Eine selbst genähte Mund-Nasen-Bedeckung aus Stoff sowie einfache OP-Masken bieten für den Träger keinen ausreichenden Schutz gegen Viren und Bakterien. Diese Bedeckungen können aber das Risiko minimieren, andere anzustecken, denn sie verringern die Geschwindigkeit des Atemstroms sowie des Speichelauswurfs. Neuere Daten haben aber gezeigt, dass auch das Tragen einer einfachen Mund-Nasen-Bedeckung bis zu einem gewissen Grad vor einer Ansteckung mit dem Corona-Virus schützen kann. Bewiesenermaßen wird SARS-CoV-2 hauptsächlich durch feine Tröpfchen beim Husten und Sprechen übertragen, die auf den Schleimhäuten von Auge, Nase oder Mund einer anderen Person landen.

Zum besten Schutz muss die Mund-Nasen-Bedeckung eng anliegen und im Falle einer Durchfeuchtung gewechselt werden. Durch das Tragen dieser Bedeckung darf auch kein falsches Sicherheitsgefühl entstehen. Die normale Basishygiene wie regelmäßiges Händewaschen und das Gebot zum Abstandhalten ist keinesfalls zu vernachlässigen. Fest gewebte Stoffe sind für selbst genähte Masken besser geeignet als leicht gewebte und der verwendete Stoff muss kochfest sein. Weiterhin sollte das Atmen durch den Stoff gut möglich sein. Diese Bedingungen erfüllen etwa Baumwolle oder Leinen.

Beim Umgang mit Personen mit bestätigter oder wahrscheinlicher Corona-Virus-Infektion werden selbstverständlich andere Masken benötigt. Hier kommen Atemschutzmasken, auch als FFP-Masken (filtering face piece) bezeichnet, zum Einsatz. Diese schützen die tragende Person vor dem Einatmen auch kleinster luftgetragener Partikel und Tropfen. FFP2-Masken filtern mindestens 94% dieser Partikel aus der Atemluft, die Undichtheit darf maximal 8% betragen. FFP-Masken sind für eine Arbeitsschicht von 8 Stunden und normalerweise zum Einmalgebrauch gedacht.

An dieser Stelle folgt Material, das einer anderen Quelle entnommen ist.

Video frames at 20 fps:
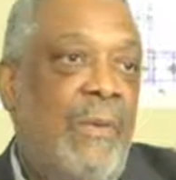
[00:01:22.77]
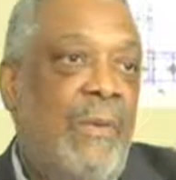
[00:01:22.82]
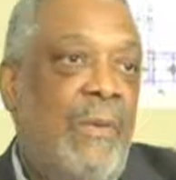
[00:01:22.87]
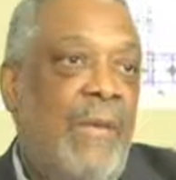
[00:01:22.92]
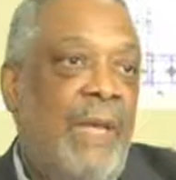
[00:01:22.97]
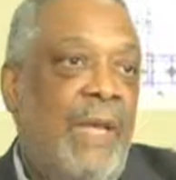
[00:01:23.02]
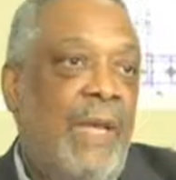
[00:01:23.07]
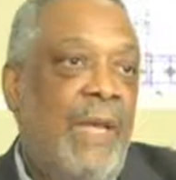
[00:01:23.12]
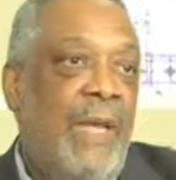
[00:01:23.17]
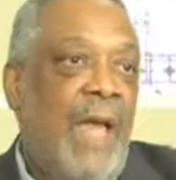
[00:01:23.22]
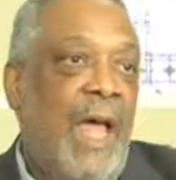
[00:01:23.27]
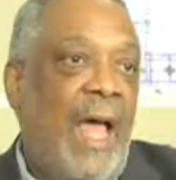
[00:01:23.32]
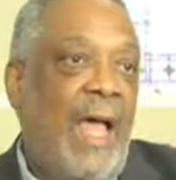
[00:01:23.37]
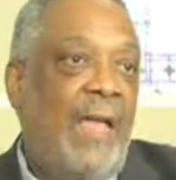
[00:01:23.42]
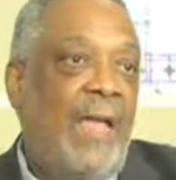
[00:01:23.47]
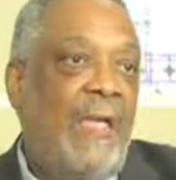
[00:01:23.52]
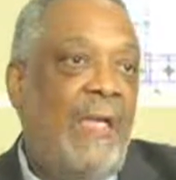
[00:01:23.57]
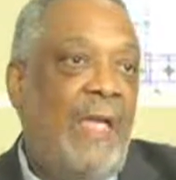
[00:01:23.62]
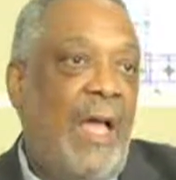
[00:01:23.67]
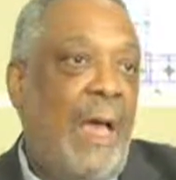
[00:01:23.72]
We
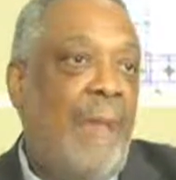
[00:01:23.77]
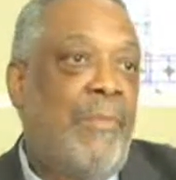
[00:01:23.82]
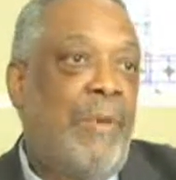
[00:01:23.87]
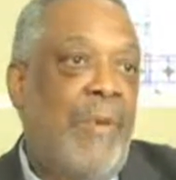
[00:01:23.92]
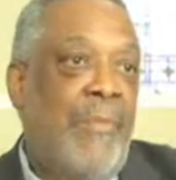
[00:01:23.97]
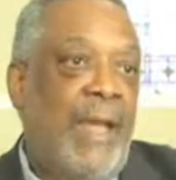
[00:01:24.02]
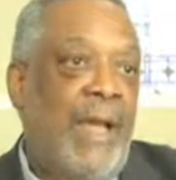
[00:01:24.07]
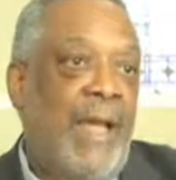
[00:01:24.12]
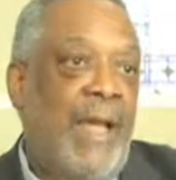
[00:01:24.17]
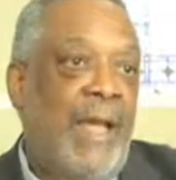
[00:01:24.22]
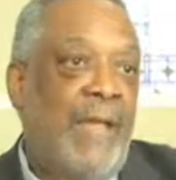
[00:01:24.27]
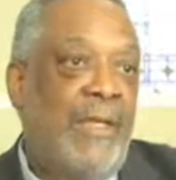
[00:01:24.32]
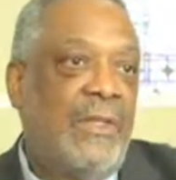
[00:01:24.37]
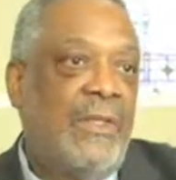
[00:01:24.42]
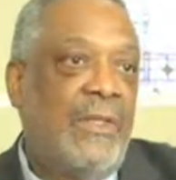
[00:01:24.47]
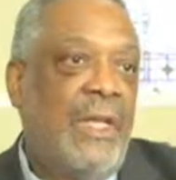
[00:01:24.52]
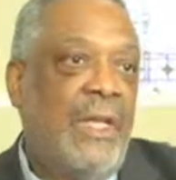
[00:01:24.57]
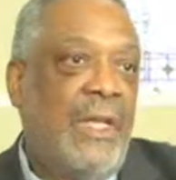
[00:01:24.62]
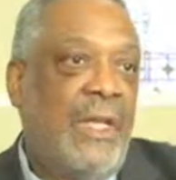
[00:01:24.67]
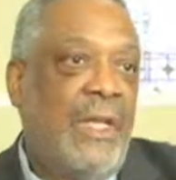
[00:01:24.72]
cannot compromise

Beim Abnehmen jeder Art von Mund-Nasen-Bedeckung gilt, dass die Außenseite potenziell verunreinigt ist und eine Kontamination des Trägers insbesondere im Gesicht vermieden werden muss. Der Innenbereich darf nicht „verseucht“ werden, vor dem Anziehen sollten Sie deshalb gründlich die Hände mit Seife waschen.

Die Maske muss über Mund, Nase und Wangen platziert werden und möglichst eng anliegen. Eine durchfeuchtete Maske bitte wenig mit den Händen berühren. Nach dem Absetzen die Hände wieder gründlich mit Seife waschen. Idealerweise werden Stoff-Masken nach einmaliger Nutzung bei 95°C, mindestens aber bei 60°C gewaschen und vollständig getrocknet.

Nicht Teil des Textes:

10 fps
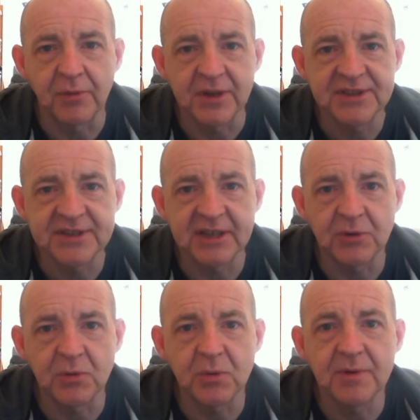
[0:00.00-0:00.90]
We're
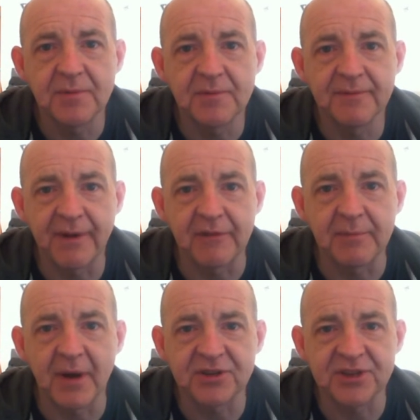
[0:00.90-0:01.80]
still very
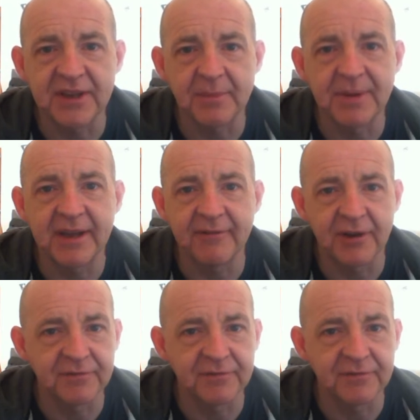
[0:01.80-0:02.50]
much in the period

Kunststoff-Schutzvisiere in unterschiedlicher Ausführung gelten als mögliche Alternative. Sie sind besser als nichts, aber längst nicht gut. Laut Experten der Österreichischen Gesellschaft für Hygiene, Mikrobiologie und Präventivmedizin sind sie jedenfalls keine gleichwertige Lösung. Sie sind eine Alternative für Personen, die aus medizinischen Gründen keine Mund-Nasen-Bedeckung tragen können. Sie erreichen damit einen gewissen Selbstschutz und leisten gleichzeitig einen zumutbaren, wenn auch geringen Beitrag zu den derzeit getroffenen Maßnahmen zur Eindämmung einer Pandemie. Die Mindestanforderungen dafür allerdings sind: Das Visier muss deutlich unter das Kinn reichen, bis zu den Ohren gehen und die Verbindung des Kopfteiles mit der Stirn sollte durchgehen sein und dicht sitzen.